◆ **Records for the exercise**
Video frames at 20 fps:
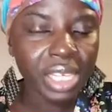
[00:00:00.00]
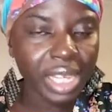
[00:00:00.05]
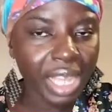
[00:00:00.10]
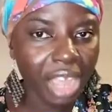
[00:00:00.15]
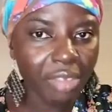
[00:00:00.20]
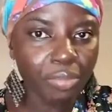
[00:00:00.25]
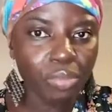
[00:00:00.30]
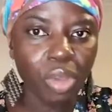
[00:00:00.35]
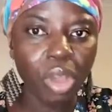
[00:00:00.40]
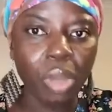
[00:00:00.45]

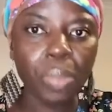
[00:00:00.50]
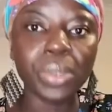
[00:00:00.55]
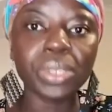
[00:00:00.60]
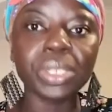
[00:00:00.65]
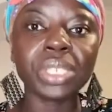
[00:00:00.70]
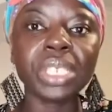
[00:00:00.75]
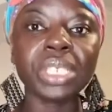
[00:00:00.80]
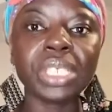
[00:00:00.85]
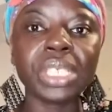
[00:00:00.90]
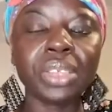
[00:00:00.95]
They have more
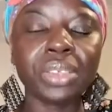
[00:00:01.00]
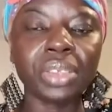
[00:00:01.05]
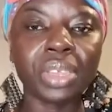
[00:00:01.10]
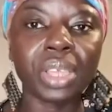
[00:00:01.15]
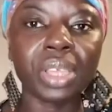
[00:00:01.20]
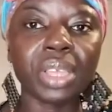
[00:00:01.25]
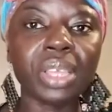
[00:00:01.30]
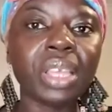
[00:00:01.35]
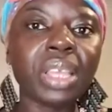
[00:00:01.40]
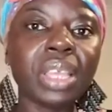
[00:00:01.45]
opportunity
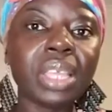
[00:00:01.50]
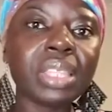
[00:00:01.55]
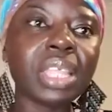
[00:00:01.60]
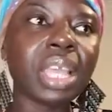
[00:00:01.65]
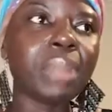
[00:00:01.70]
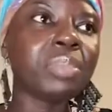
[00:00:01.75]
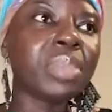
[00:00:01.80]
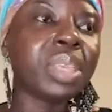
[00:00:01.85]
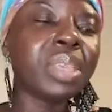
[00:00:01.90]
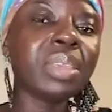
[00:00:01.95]
here
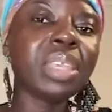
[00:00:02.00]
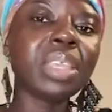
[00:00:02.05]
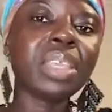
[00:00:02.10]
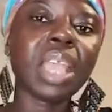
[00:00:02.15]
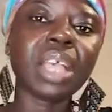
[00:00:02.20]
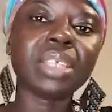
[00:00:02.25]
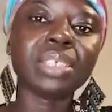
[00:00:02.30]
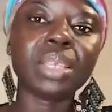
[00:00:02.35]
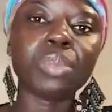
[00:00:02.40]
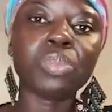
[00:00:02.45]
than
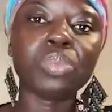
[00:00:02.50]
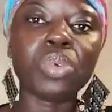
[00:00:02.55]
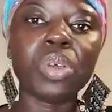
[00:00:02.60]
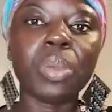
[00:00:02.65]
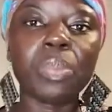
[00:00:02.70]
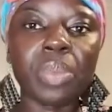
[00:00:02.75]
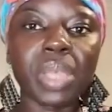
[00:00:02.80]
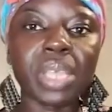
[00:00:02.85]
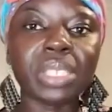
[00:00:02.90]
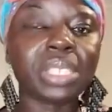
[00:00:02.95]
me as a
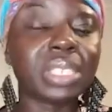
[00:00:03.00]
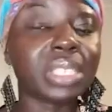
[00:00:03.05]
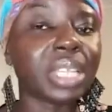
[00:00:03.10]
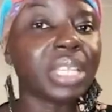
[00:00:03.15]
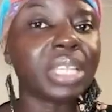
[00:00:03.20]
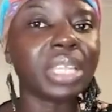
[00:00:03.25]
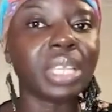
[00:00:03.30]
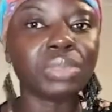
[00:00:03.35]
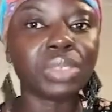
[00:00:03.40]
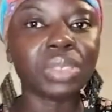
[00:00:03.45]
poor person
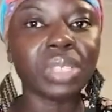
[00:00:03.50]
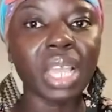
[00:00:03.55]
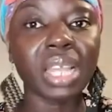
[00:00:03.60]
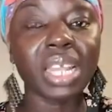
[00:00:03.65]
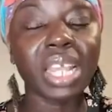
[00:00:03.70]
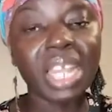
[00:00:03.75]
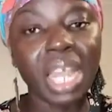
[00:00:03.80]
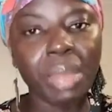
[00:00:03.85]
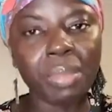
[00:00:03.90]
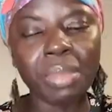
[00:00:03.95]
taking them to
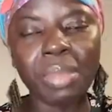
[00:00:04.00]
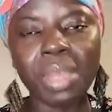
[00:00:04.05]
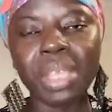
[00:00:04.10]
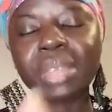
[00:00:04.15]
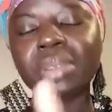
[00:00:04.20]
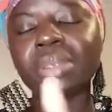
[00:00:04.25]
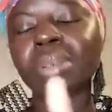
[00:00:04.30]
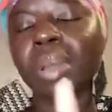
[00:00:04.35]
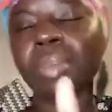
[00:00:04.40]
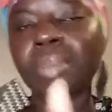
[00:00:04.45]
Ghana and I'm
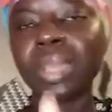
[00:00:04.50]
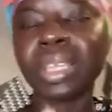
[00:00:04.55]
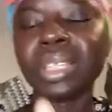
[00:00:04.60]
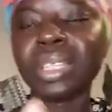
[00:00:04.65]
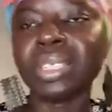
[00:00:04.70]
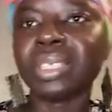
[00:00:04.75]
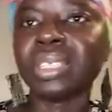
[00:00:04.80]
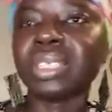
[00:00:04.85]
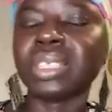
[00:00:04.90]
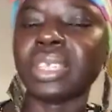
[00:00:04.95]

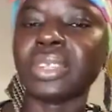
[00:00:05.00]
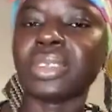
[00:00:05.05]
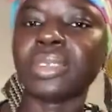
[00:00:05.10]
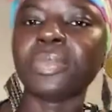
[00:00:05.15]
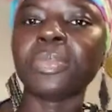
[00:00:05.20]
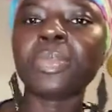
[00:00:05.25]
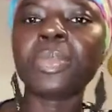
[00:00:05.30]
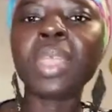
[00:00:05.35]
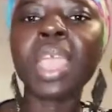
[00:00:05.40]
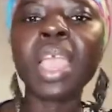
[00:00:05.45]
making decision.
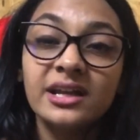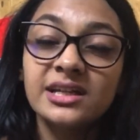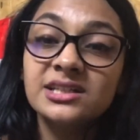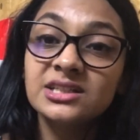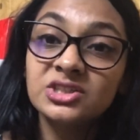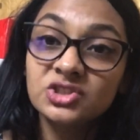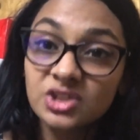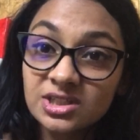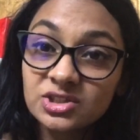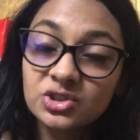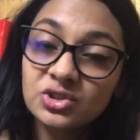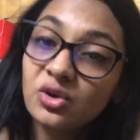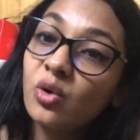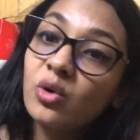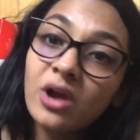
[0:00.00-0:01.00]
it's just
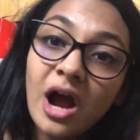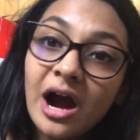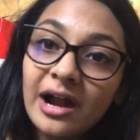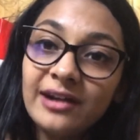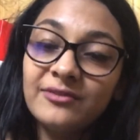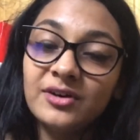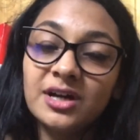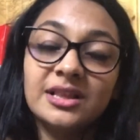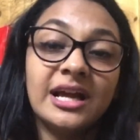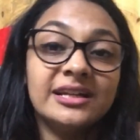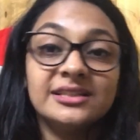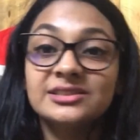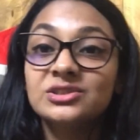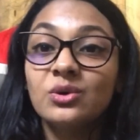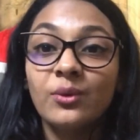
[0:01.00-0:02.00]
your hard work that
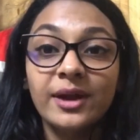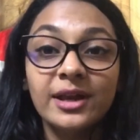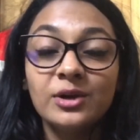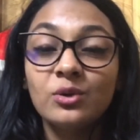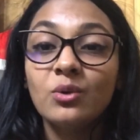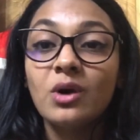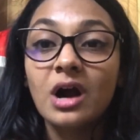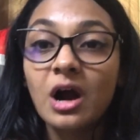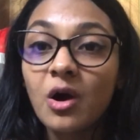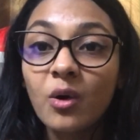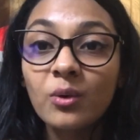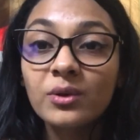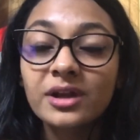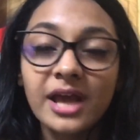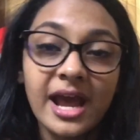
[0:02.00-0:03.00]
is going to count.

◆ **How to complete this task**
The result should be an exact copy of every entry above, with no pictures included.

◆ **Expected output**
Video frames at 20 fps:
[00:00:00.00]
[00:00:00.05]
[00:00:00.10]
[00:00:00.15]
[00:00:00.20]
[00:00:00.25]
[00:00:00.30]
[00:00:00.35]
[00:00:00.40]
[00:00:00.45]

[00:00:00.50]
[00:00:00.55]
[00:00:00.60]
[00:00:00.65]
[00:00:00.70]
[00:00:00.75]
[00:00:00.80]
[00:00:00.85]
[00:00:00.90]
[00:00:00.95]
They have more
[00:00:01.00]
[00:00:01.05]
[00:00:01.10]
[00:00:01.15]
[00:00:01.20]
[00:00:01.25]
[00:00:01.30]
[00:00:01.35]
[00:00:01.40]
[00:00:01.45]
opportunity
[00:00:01.50]
[00:00:01.55]
[00:00:01.60]
[00:00:01.65]
[00:00:01.70]
[00:00:01.75]
[00:00:01.80]
[00:00:01.85]
[00:00:01.90]
[00:00:01.95]
here
[00:00:02.00]
[00:00:02.05]
[00:00:02.10]
[00:00:02.15]
[00:00:02.20]
[00:00:02.25]
[00:00:02.30]
[00:00:02.35]
[00:00:02.40]
[00:00:02.45]
than
[00:00:02.50]
[00:00:02.55]
[00:00:02.60]
[00:00:02.65]
[00:00:02.70]
[00:00:02.75]
[00:00:02.80]
[00:00:02.85]
[00:00:02.90]
[00:00:02.95]
me as a
[00:00:03.00]
[00:00:03.05]
[00:00:03.10]
[00:00:03.15]
[00:00:03.20]
[00:00:03.25]
[00:00:03.30]
[00:00:03.35]
[00:00:03.40]
[00:00:03.45]
poor person
[00:00:03.50]
[00:00:03.55]
[00:00:03.60]
[00:00:03.65]
[00:00:03.70]
[00:00:03.75]
[00:00:03.80]
[00:00:03.85]
[00:00:03.90]
[00:00:03.95]
taking them to
[00:00:04.00]
[00:00:04.05]
[00:00:04.10]
[00:00:04.15]
[00:00:04.20]
[00:00:04.25]
[00:00:04.30]
[00:00:04.35]
[00:00:04.40]
[00:00:04.45]
Ghana and I'm
[00:00:04.50]
[00:00:04.55]
[00:00:04.60]
[00:00:04.65]
[00:00:04.70]
[00:00:04.75]
[00:00:04.80]
[00:00:04.85]
[00:00:04.90]
[00:00:04.95]

[00:00:05.00]
[00:00:05.05]
[00:00:05.10]
[00:00:05.15]
[00:00:05.20]
[00:00:05.25]
[00:00:05.30]
[00:00:05.35]
[00:00:05.40]
[00:00:05.45]
making decision.
[0:00.00-0:01.00]
it's just
[0:01.00-0:02.00]
your hard work that
[0:02.00-0:03.00]
is going to count.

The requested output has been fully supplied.